──────── Records to process ────────

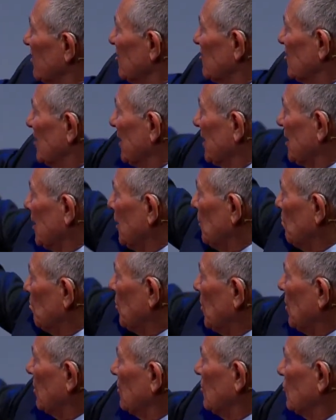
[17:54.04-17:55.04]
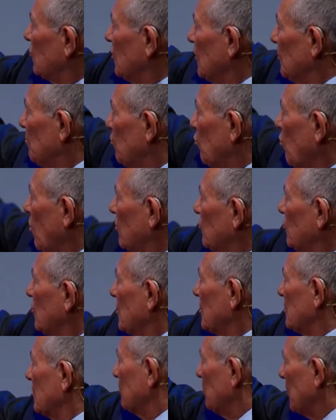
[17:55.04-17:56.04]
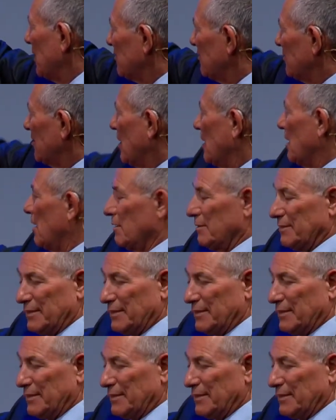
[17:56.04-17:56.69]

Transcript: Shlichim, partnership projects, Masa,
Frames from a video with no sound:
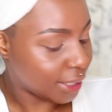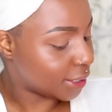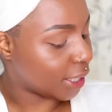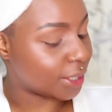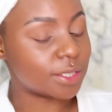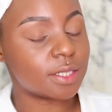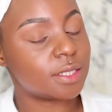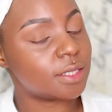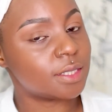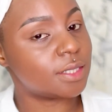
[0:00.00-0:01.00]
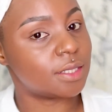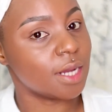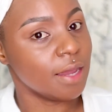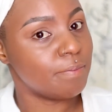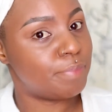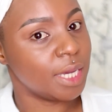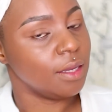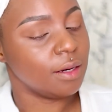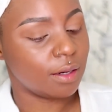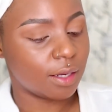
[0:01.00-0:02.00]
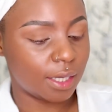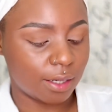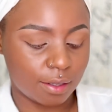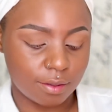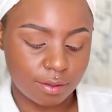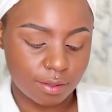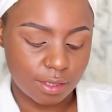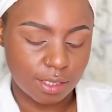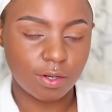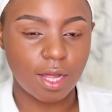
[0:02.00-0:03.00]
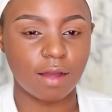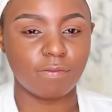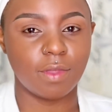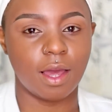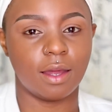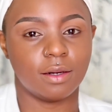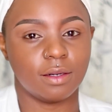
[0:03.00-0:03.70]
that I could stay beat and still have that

────────

### What to produce
Could you write the entries out again exactly, without their pictures?

### Answer below
[17:54.04-17:55.04]
[17:55.04-17:56.04]
[17:56.04-17:56.69]

Transcript: Shlichim, partnership projects, Masa,
Frames from a video with no sound:
[0:00.00-0:01.00]
[0:01.00-0:02.00]
[0:02.00-0:03.00]
[0:03.00-0:03.70]
that I could stay beat and still have that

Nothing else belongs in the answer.